Problem description -
Transcribe the whole listing exactly, but do not carry over its pictures.
= = = = =
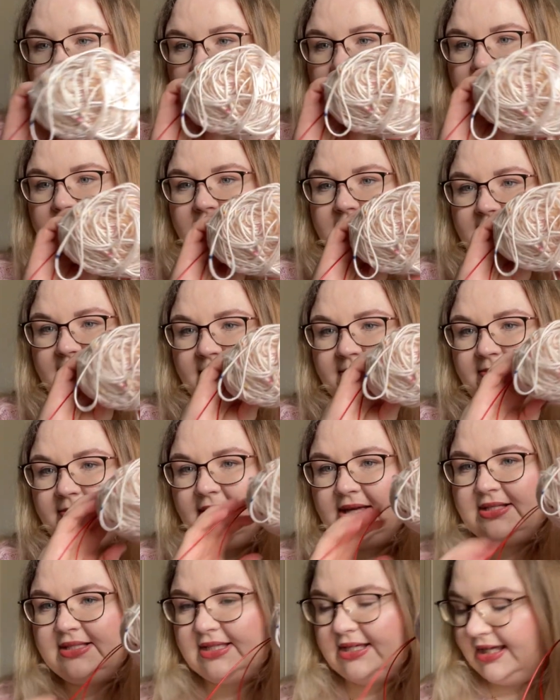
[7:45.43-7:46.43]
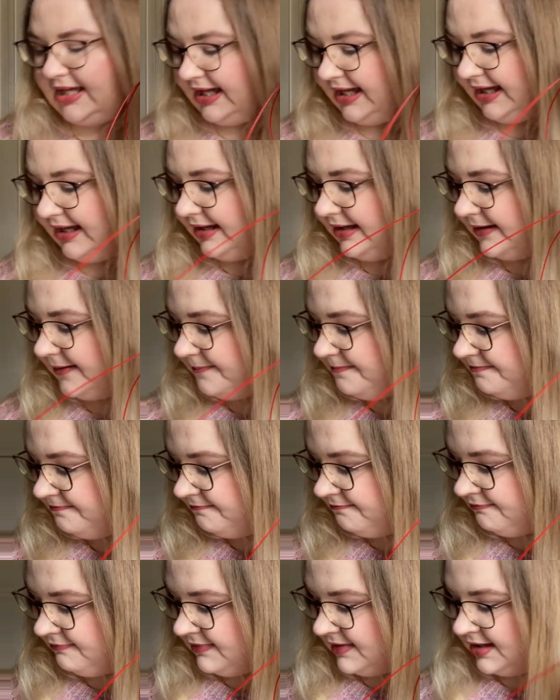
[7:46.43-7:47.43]
There's my messy cake.
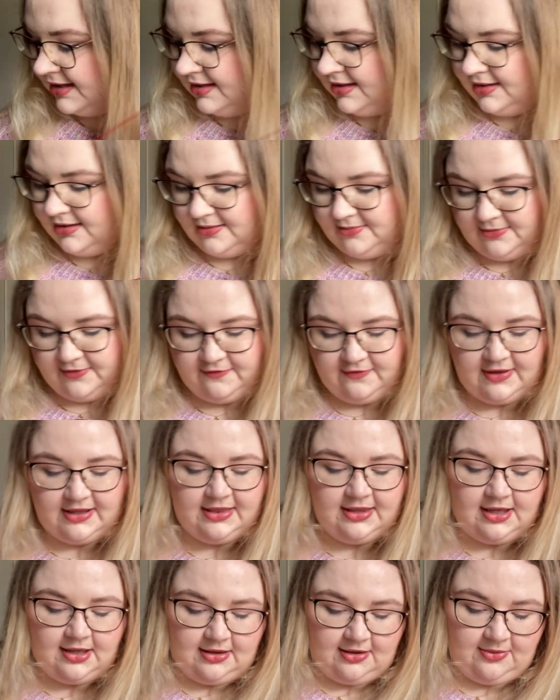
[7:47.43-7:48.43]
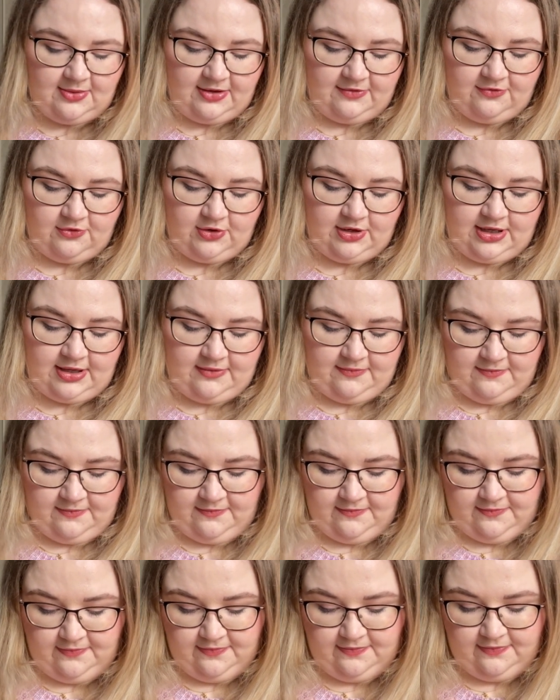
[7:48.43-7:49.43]
Let me find the colorway for you.
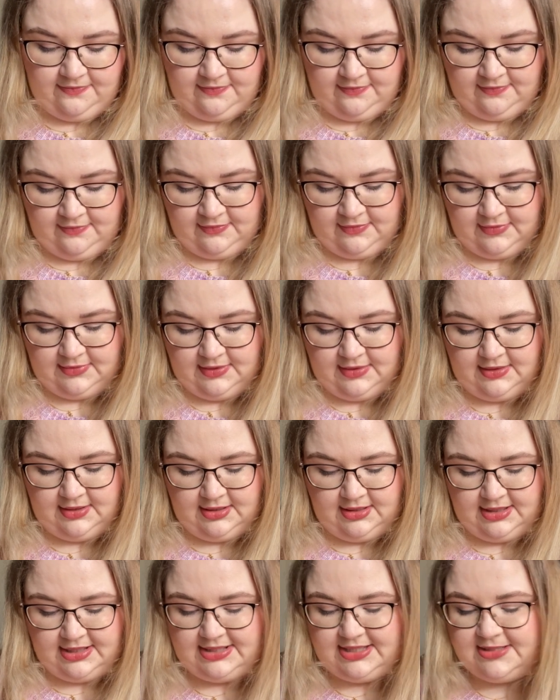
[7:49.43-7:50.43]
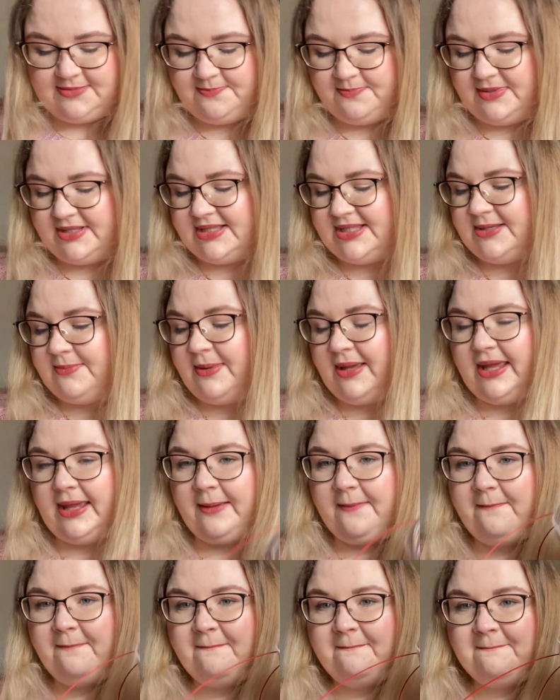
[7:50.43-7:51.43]
This is Busy Bee
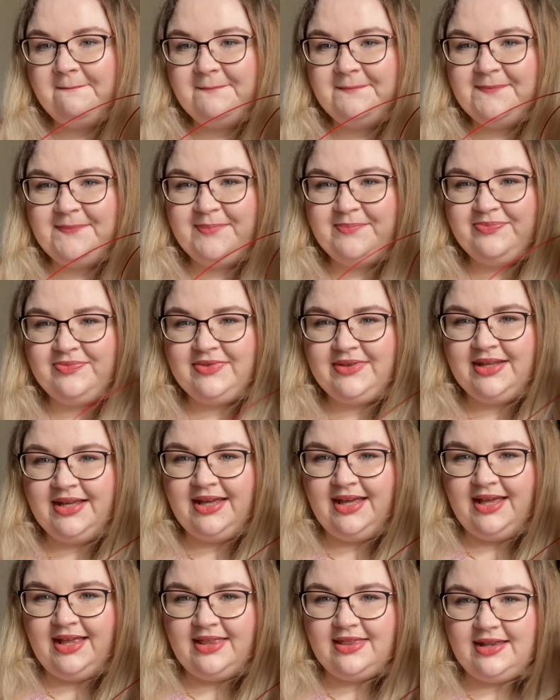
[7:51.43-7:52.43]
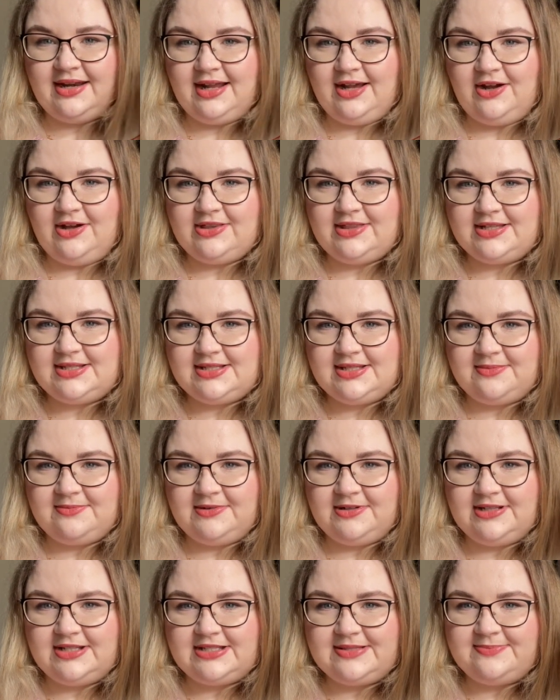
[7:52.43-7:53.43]
that I got in the summer.
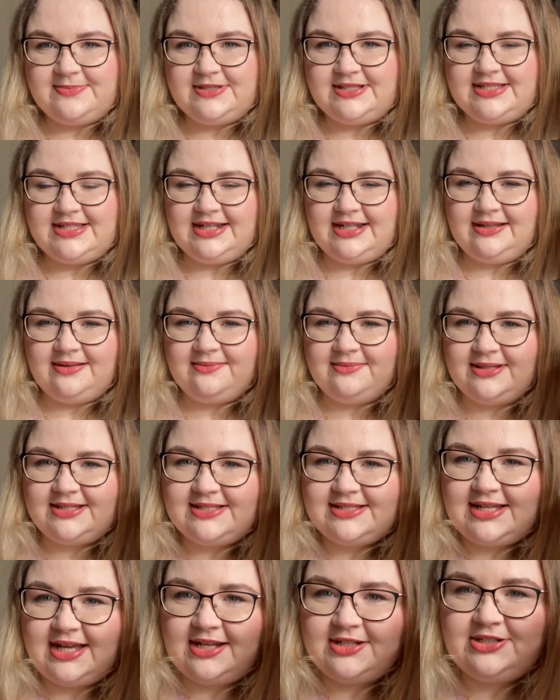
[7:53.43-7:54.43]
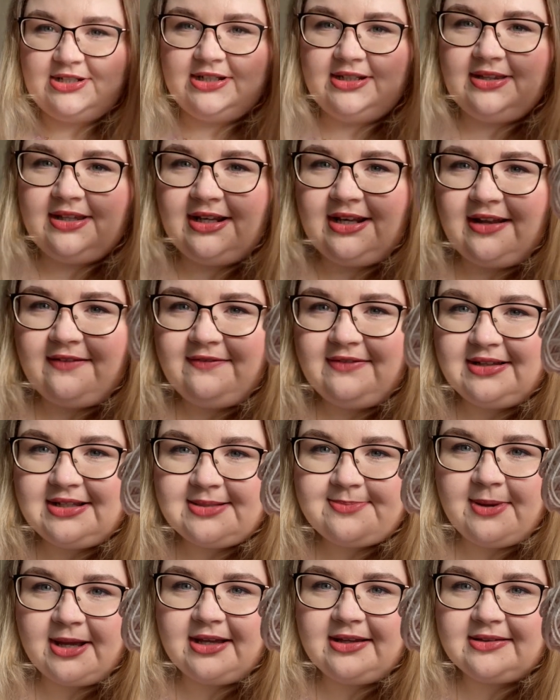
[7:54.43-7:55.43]
It's been sitting in my stash. Look at the lovely
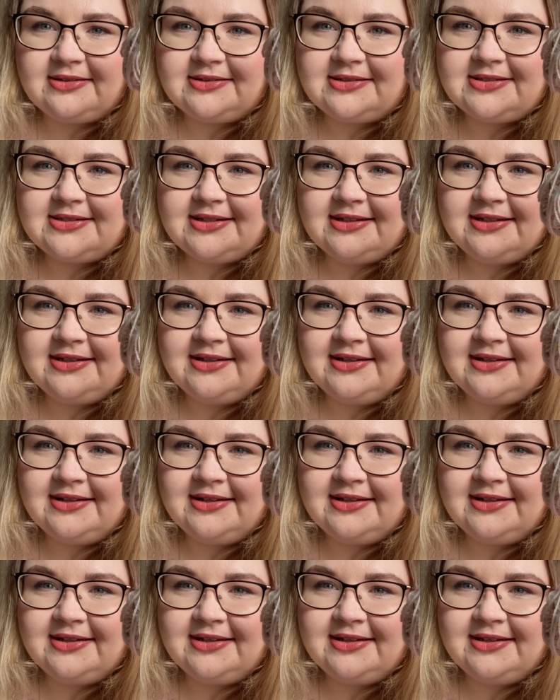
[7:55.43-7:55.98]
speckles.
= = = = =
Task answer -
[7:45.43-7:46.43]
[7:46.43-7:47.43]
There's my messy cake.
[7:47.43-7:48.43]
[7:48.43-7:49.43]
Let me find the colorway for you.
[7:49.43-7:50.43]
[7:50.43-7:51.43]
This is Busy Bee
[7:51.43-7:52.43]
[7:52.43-7:53.43]
that I got in the summer.
[7:53.43-7:54.43]
[7:54.43-7:55.43]
It's been sitting in my stash. Look at the lovely
[7:55.43-7:55.98]
speckles.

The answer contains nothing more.